Residenti vittime di neoplasie fulminanti tra il 2008 e il 2010

di Giulio De Santis

ROMA – Quattro morti e decine di malati di tumore residenti nei pressi della discarica di Malagrotta. Vittime di esalazioni e rifiuti stoccati senza rispettare le regole. E’ l’ipotesi allo studio della Procura di Roma che ha iscritto nel registro degli indagati con l’accusa di omicidio colposo e lesioni colpose Francesco Rando, rappresentante legale della Giovi, la società che gestisce la discarica. Nel novembre del 2008 Rando, titolare della gestione dell’impianto, è stato condannato a un anno di reclusione per lo smaltimento «senza alcuna autorizzazione di rifiuti pericolosi derivanti dal trattamento chimico-fisico del percolato».

L’iscrizione in questo caso sarebbe un atto dovuto dopo le denunce presentate in Procura dai parenti delle quattro vittime, morte di tumore in pochi mesi tra il 2008 ed il 2010. Un’inchiesta che si allarga anche alle parsone ancora vive ma malate di cancro, disturbi disfunzionali alla tiroide, problemi cardiocircolatori e respiratori.

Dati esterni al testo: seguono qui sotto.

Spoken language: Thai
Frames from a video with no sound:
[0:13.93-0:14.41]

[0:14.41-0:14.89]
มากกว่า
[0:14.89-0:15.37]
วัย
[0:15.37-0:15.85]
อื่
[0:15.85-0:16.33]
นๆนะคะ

Patologie che potrebbero essere tutte riconducibile alla discarica di Malagrotta e al mancato rispetto delle regole di stoccaggio nello smaltimento dei rifiuti come previsto dalla normativa europea. Bisogna ricordare che lo scorso 16 giugno la Commissione Europea ha aperto una procedura di infrazione per le modalità con cui per anni è stata stoccata la spazzatura nella discarica. Una decisione che ha convinto la Regione a mettere i lucchetti all’impianto.

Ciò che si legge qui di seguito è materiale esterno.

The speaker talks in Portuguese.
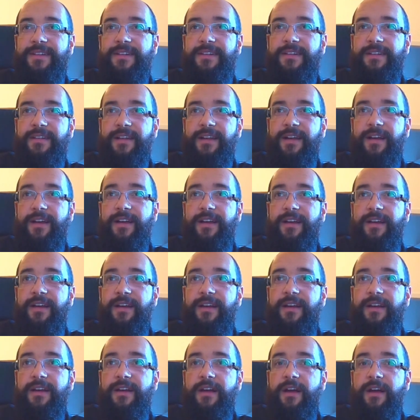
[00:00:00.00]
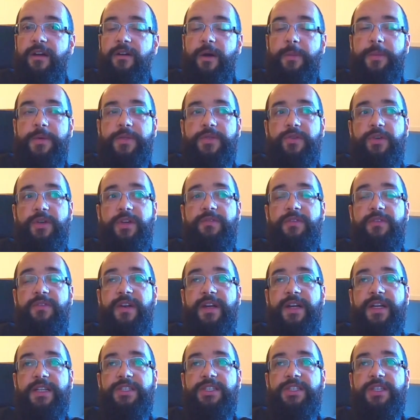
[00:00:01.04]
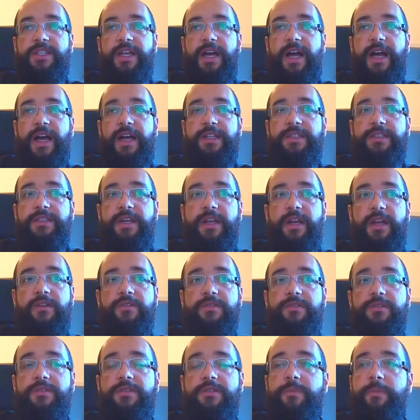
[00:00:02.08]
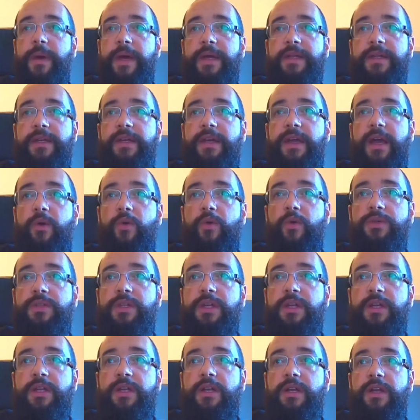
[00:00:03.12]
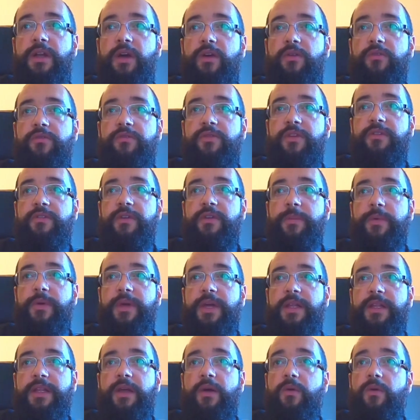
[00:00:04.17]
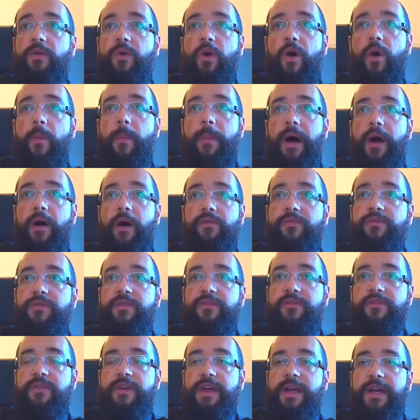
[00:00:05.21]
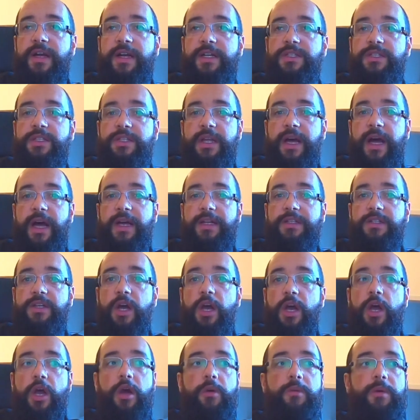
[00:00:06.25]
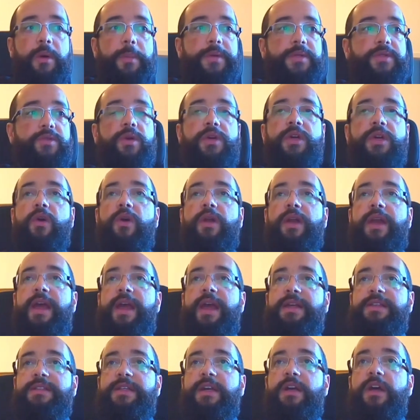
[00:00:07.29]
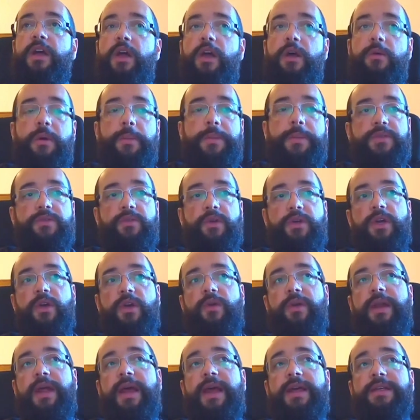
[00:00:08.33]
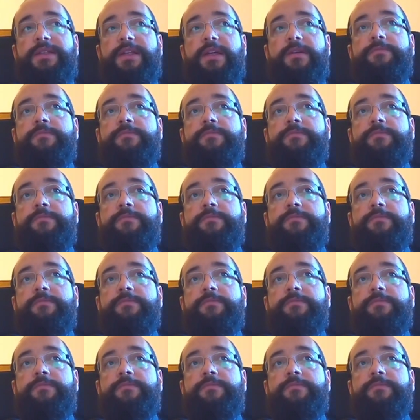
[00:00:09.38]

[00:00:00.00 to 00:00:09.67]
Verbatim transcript: né? Uma pessoa que vive a castidade, ela não suspeita que a outra não viva, porque é tão normal viver a castidade. Uma pessoa que é honesta, uma pessoa que é honesta,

Il procuratore aggiunto Roberto Cucchiari e il sostituto procuratore Alberto Galanti, intenzionati a fare luce in tempi rapidi su quanto successo, attendono sulle loro scrivanie la consegna di uno studio epidemiologico della Regione condotto sui residenti di Malagrotta. Il dossier dovrebbe contenere un’analisi storica sul tipo di malattie ricorrenti tra i residenti. Un passo questo considerato necessario per ipotizzare un nesso di causalità tra le patologie contratte dalle presunte vittime e la presenza della discarica nelle vicinanze delle loro abitazioni. La consegna del dossier è prevista pochi giorni prima di Natale. Se il contenuto non sarà ritenuto esaustivo, allora la Procura procederà a disporre una propria consulenza. «Avremmo preferito che venisse disposto uno studio epidemiologico autonomo» commenta l’avvocato Francesca Romana Fragale, presidente dell’ associazione Futuro sostenibile e portavoce dei parenti delle vittime.

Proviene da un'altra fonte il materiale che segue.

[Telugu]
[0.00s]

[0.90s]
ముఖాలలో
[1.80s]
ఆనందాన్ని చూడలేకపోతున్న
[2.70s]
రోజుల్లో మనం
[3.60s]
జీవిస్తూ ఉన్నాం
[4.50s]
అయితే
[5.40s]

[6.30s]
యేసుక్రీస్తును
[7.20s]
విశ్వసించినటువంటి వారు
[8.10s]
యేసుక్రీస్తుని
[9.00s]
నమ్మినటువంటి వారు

Sono quattro le famiglie dilaniate dal dubbio di avere perso i propri cari per colpa della discarica di Malagrotta. Quattro presunte vittime che hanno perso la vita dopo aver contratto all’improvviso neoplasie fulminanti. Enrico Frustalupi, capocantiere presso il gassificatore di Malagrotta a partire dal 2007, mori il 24 maggio del 2010 per un tumore al cervello dopo aver scoperto la malattia cinque mesi prima. Nove mesi trascorsero tra il momento in cui Alberto Lelli, all’epoca presidente comitato cittadini Malagrotta, scopri di essere malato di cancro e il giorno della sua scomparsa datata 29 ottobre del 2008. Gerardo Ferrante e Antonio D’Alessio sarebbero le altre due presunte vittime della discarica di Malagrotta, decedute nel giro di poche settimane dal giorno della scoperta della malattia.